Dulu ia menggambarkan kota itu kepada orang luar sebagai komunitas yang tenang dan ramah, tetapi sekarang ia khawatir kota itu tidak hanya menjadi bahan tertawaan tetapi juga tempat yang berbahaya untuk ditinggali sebagai orang kulit berwarna.
'Itu mengerikan'
Eikleberry, yang memiliki warisan Korea, memiliki tunangan berkebangsaan Meksiko, dan anak birasial, menyampaikan kekhawatirannya kepada BI tentang keselamatan keluarganya karena identitas ras mereka.
“Ini mengerikan,” katanya, seraya menambahkan bahwa ia tidak lagi merasa diterima di kota tempat ia tinggal selama hidupnya.
“Ketegangan di antara warga Springfield begitu tinggi sehingga mereka takut untuk meninggalkan rumah,” katanya, seraya menambahkan bahwa ia serius mempertimbangkan untuk memindahkan keluarganya keluar dari kota itu.
Olivia Parkinson, seorang terapis berusia 24 tahun yang juga tinggal di Springfield sepanjang hidupnya, mengatakan kepada BI bahwa dia sekarang khawatir kota itu akan mengembangkan reputasi sebagai sarang rasisme.
“Cara mereka menyebut orang-orang biadab, yang memakan hewan peliharaan kita, akan berdampak pada orang-orang kulit berwarna lainnya di kota ini,” katanya.
Parkinson mencatat bahwa bulan lalu pengunjuk rasa dengan bendera Nazi berbaris melalui Springfielddidukung oleh retorika anti-imigran daring.

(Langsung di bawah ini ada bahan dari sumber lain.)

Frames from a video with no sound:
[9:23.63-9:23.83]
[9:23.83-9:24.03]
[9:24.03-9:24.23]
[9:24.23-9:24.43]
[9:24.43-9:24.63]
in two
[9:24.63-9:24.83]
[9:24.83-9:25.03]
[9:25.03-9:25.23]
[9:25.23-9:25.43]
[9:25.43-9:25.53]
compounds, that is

“Kami punya perguruan tinggi di kota ini, dan di sanalah saya kuliah, dan saya penasaran apakah orang-orang masih mau menyekolahkan anak-anak mereka di perguruan tinggi ini,” katanya.
Di grup Facebook, penduduk setempat kerap mengungkapkan kekhawatiran tentang bagaimana reputasi kota yang rusak telah mengusir banyak orang, yang berdampak negatif pada bisnis lokal.

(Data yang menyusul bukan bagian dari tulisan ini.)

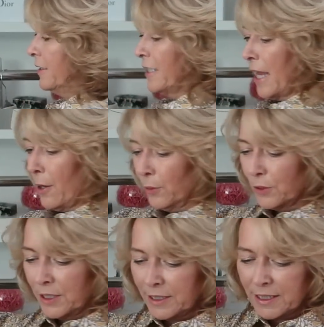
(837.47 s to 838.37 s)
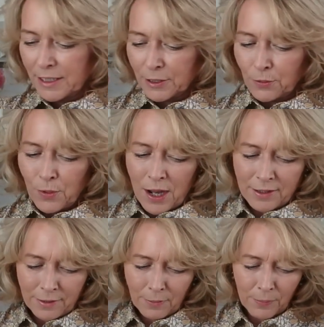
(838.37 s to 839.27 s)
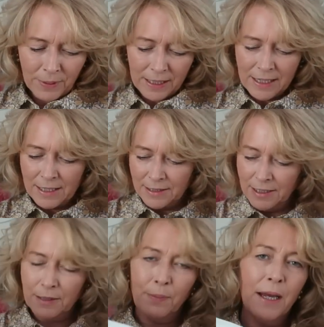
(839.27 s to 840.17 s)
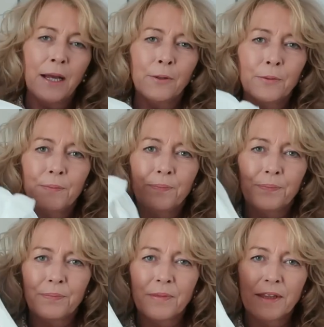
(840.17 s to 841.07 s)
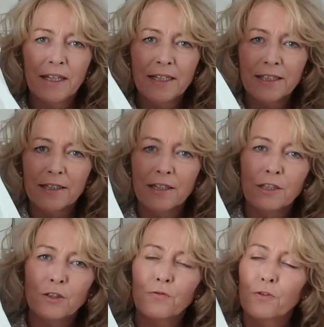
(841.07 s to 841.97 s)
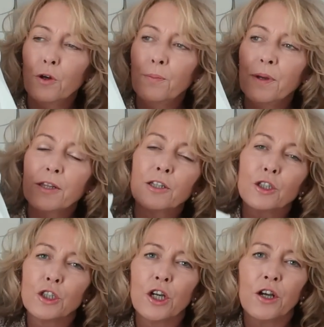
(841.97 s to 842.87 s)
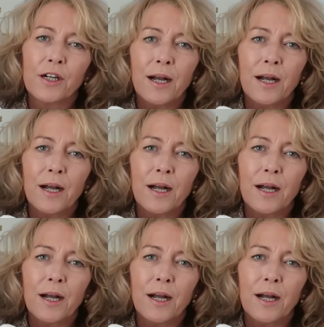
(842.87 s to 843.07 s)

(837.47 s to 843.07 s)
Now, this is the one I'm a bit gutted about. This is from the shirt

Parkinson mengatakan bahwa apa yang ditawarkan kota itu kini dibayangi oleh perubahannya menjadi sebuah meme.
“Ada banyak hal baik tentang Springfield,” katanya. “Saya tetap memilih tinggal di sini meskipun ada kekurangannya.”
Salah satu hal yang baik, tambahnya, adalah pekerjaan yang dilakukan oleh beberapa penduduk untuk mendukung warga Haiti yang tinggal di sana.
Penulis Marjory Wentworth, yang membantu menjalankan proyek budaya dengan warga Haiti di Springfield, adalah salah satu relawan tersebut.
Wentworth menyatakan kekhawatirannya bahwa komunitas Haiti setempat “dimanfaatkan” dan “disetankan” oleh pihak luar, seperti Trump dan pasangannya, Senator JD Vance, demi keuntungan politik mereka sendiri.
Komunitas Haiti di Springfield, bertentangan dengan keinginan mereka, menjadi korbannya.
“Mereka berusaha bekerja keras dan melakukan yang terbaik bagi keluarga mereka seperti orang lain,” kata Wentworth kepada BI. “Jadi ini semua sungguh tragis.”
Untuk Marco LapaixBahasa Indonesia: seorang imigran Haiti yang telah tinggal di Springfield selama lima tahun terakhir, janji “kehidupan yang lebih baik” di Ohio datang dengan tantangan yang signifikan.
Ia mengatakan dia menghadapi perlakuan tidak baik dari orang asing, dan merasa bahwa identitas Haiti-nya telah menyebabkan diskriminasi, termasuk penolakan sewa komersial untuk membuka restoran.
Lapaix mengatakan bahwa yang ia inginkan hanyalah menjadi warga negara yang taat hukum yang dapat mencari nafkah dan ditoleransi di kota yang sekarang ia sebut sebagai rumahnya.
Akan tetapi, retorika nasional akhir-akhir ini hanya membuat upaya itu semakin sulit.
“Saya marah, saya takut, tetapi saya tahu kita harus berjuang agar diterima,” katanya.